International Journal of Computer Applications |
Foundation of Computer Science (FCS), NY, USA |
Volume 42 - Number 21 |
Year of Publication: 2012 |
Authors: G.kiran Kumar, P.premchand, T.venu Gopal |
10.5120/5836-7994 |
G.kiran Kumar, P.premchand, T.venu Gopal . Mining Of Spatial Co-location Pattern from Spatial Datasets. International Journal of Computer Applications. 42, 21 ( March 2012), 25-30. DOI=10.5120/5836-7994
Spatial data mining, or knowledge discovery in spatial database, refers to the extraction of implicit knowledge, spatial relations, or other patterns not explicitly stored in spatial databases.
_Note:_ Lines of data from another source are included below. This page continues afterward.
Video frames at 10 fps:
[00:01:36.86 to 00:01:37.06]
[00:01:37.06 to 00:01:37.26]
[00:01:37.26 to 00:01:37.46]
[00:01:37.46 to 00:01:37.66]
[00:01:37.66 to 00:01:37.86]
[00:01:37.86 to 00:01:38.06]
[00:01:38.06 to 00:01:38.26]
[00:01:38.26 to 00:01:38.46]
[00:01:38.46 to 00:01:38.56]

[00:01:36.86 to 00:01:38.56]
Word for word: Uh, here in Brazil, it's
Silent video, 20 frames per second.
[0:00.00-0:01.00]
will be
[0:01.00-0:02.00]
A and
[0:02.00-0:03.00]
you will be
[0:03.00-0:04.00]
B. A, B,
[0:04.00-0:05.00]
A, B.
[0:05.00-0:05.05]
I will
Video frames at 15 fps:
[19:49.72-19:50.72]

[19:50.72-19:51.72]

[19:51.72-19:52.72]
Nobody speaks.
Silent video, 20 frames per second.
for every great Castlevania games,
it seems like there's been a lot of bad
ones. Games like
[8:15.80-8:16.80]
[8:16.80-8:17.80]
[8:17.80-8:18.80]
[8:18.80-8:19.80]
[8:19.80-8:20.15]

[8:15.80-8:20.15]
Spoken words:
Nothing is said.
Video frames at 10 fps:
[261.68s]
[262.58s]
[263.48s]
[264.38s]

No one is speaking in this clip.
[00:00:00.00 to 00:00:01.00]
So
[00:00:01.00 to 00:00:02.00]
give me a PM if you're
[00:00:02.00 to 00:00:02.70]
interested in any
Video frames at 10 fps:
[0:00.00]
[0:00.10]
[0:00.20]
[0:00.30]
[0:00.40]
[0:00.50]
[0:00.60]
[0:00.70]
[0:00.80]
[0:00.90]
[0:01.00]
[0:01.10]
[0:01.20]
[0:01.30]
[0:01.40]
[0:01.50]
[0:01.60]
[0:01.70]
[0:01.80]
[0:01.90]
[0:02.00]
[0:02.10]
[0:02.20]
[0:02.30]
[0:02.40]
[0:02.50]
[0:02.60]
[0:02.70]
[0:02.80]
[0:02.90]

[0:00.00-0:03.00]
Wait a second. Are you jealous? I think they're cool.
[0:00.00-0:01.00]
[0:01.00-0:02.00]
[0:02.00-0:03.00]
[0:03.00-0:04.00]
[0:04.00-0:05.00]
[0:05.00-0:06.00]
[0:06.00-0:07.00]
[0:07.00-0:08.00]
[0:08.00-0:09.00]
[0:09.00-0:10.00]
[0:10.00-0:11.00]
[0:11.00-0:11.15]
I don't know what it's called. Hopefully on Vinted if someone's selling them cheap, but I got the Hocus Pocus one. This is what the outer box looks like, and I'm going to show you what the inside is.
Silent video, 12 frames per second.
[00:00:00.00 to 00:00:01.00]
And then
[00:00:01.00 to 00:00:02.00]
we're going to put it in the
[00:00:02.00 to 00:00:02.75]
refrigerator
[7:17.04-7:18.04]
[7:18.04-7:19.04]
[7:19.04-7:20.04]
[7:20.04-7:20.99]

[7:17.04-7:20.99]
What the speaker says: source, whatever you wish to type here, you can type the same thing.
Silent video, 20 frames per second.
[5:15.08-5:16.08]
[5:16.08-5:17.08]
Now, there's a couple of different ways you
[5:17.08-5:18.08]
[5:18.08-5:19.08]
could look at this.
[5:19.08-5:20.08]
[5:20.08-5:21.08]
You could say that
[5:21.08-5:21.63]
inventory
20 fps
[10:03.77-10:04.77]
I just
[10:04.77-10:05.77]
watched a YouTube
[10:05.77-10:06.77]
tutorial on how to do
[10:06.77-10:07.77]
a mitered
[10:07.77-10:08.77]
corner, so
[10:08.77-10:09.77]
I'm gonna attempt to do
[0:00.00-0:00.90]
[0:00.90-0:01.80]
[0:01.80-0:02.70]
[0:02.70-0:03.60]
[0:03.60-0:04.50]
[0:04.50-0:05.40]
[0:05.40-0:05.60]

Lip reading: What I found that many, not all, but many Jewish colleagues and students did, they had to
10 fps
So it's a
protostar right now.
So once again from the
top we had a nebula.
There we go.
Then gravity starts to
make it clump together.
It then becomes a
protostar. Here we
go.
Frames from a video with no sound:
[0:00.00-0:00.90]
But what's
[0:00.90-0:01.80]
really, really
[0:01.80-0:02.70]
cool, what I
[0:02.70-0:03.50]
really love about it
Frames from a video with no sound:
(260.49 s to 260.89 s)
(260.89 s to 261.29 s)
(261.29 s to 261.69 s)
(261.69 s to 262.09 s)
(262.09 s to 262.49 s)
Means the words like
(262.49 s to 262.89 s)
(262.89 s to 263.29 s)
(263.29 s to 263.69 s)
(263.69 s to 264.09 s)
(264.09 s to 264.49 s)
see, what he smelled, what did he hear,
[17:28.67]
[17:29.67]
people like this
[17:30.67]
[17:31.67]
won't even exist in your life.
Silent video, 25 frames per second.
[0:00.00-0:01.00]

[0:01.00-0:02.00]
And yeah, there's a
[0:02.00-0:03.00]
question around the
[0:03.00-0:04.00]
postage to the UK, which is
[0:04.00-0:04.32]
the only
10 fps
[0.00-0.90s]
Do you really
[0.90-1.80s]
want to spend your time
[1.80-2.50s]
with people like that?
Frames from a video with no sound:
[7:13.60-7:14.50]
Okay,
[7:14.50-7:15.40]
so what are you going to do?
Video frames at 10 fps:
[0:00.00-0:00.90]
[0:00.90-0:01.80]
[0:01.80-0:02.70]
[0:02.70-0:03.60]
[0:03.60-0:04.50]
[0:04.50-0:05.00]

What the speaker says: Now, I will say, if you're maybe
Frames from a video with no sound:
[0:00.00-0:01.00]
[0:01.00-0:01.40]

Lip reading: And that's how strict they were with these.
Spatial data mining is the process of discovering interesting characteristics and patterns that may implicitly exist in spatial database. A huge amount of spatial data and newly emerging concept of Spatial Data Mining which includes the spatial distance made it an arduous task. Knowledge discovery in spatial databases is the extraction of implicit knowledge, spatial relations and discovery of interesting characteristics and patterns that are not explicitly represented in the databases. Co-location pattern discovery is the process of finding the subsets of features that are frequently located together in the same region. Spatial co-location patterns associate the co-existence of non-spatial features in a spatial neighborhood. The Previous methods of mining co-location patterns, converts neighborhoods of feature instances to item sets and applies mining techniques for transactional data to discover the patterns, combines the discovery of spatial neighborhoods with the mining process. It is an extension of a spatial join algorithm that operates on multiple inputs and counts long pattern instances. Previous works on discovering co-location patterns is based on participation index and participation ratio. In this paper we address the problem of mining co-location patterns with a novel method called Mediod participation index Our technique is an extension of maximal participation ratio and deploys the idea of K-mediods from clustering algorithms. . As demonstrated by experimentation, our method yields significant performance improvements compared to previous approaches.